Loading feature importances into a Pandas data frame

I am going to assume that you have a model that returns feature importances, which is just a numpy ndarray. Here is the function to get the data frame:

import pandas as pd

def get_feature_importance_df(feature_importances, 
                              column_names, 
                              top_n=25):
    """Get feature importance data frame.

    Parameters
    ----------
    feature_importances : numpy ndarray
        Feature importances computed by an ensemble 
            model like random forest or boosting
    column_names : array-like
        Names of the columns in the same order as feature 
            importances
    top_n : integer
        Number of top features

    Returns
    -------
    df : a Pandas data frame

    """
    
    imp_dict = dict(zip(column_names, 
                        feature_importances))
    top_features = sorted(imp_dict, 
                          key=imp_dict.get, 
                          reverse=True)[0:top_n]
    top_importances = [imp_dict[feature] for feature 
                          in top_features]
    df = pd.DataFrame(data={'feature': top_features, 
                            'importance': top_importances})
    return df

Then call the function and store the results in a variable like this:

imp_df = get_feature_importance_df(feature_importances, 
                                   df.columns)

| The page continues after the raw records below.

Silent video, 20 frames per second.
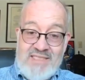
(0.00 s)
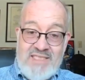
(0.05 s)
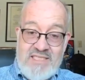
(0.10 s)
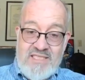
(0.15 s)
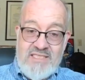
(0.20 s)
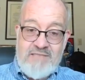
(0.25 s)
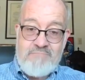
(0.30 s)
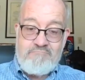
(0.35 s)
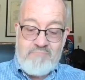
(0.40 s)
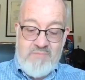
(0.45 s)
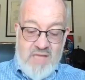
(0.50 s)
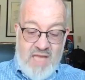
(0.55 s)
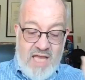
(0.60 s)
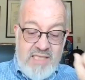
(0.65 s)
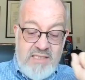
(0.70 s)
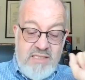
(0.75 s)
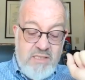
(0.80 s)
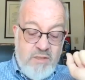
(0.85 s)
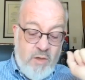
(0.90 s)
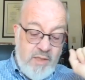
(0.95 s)
That's it.
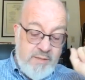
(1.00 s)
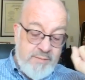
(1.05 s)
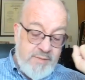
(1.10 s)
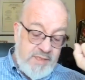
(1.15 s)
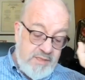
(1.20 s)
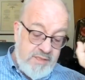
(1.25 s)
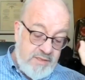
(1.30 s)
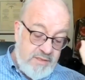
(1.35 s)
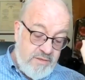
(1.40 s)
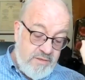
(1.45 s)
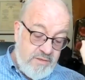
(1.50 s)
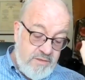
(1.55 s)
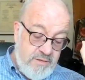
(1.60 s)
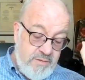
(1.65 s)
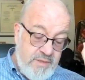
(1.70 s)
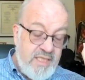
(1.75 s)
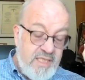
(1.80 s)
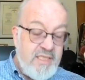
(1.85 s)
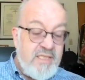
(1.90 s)
That's all I'm going to do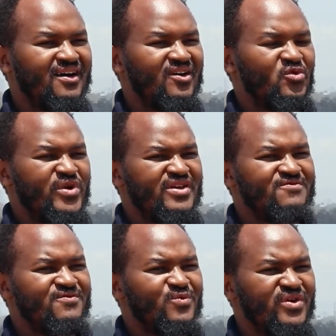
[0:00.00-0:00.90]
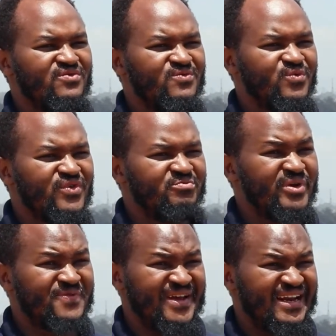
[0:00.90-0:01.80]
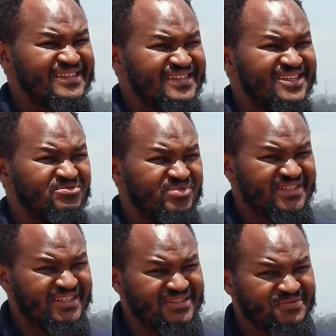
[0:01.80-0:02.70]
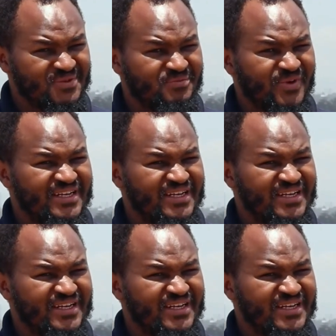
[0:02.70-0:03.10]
We've been financing the business from when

Pass on the data frame to R

For this, I would refer you to Ritesh Agrawal’s post again. Once you have tried the steps in that post, you can use the following code in IPython notebook:

%load_ext rpy2.ipython
%%R -i imp_df -w 1000 -h 650 -u px
library(ggplot2)

# to maintain the descending order
imp_df$feature <- factor(
  imp_df$feature, 
  levels = imp_df$feature[order(imp_df$importance, 
                                decreasing = T)])

ggplot(imp_df, aes(feature, importance)) + 
  geom_bar(stat="identity", fill = "blue") + 
  theme(axis.text.x = element_text(angle = 60, hjust = 1))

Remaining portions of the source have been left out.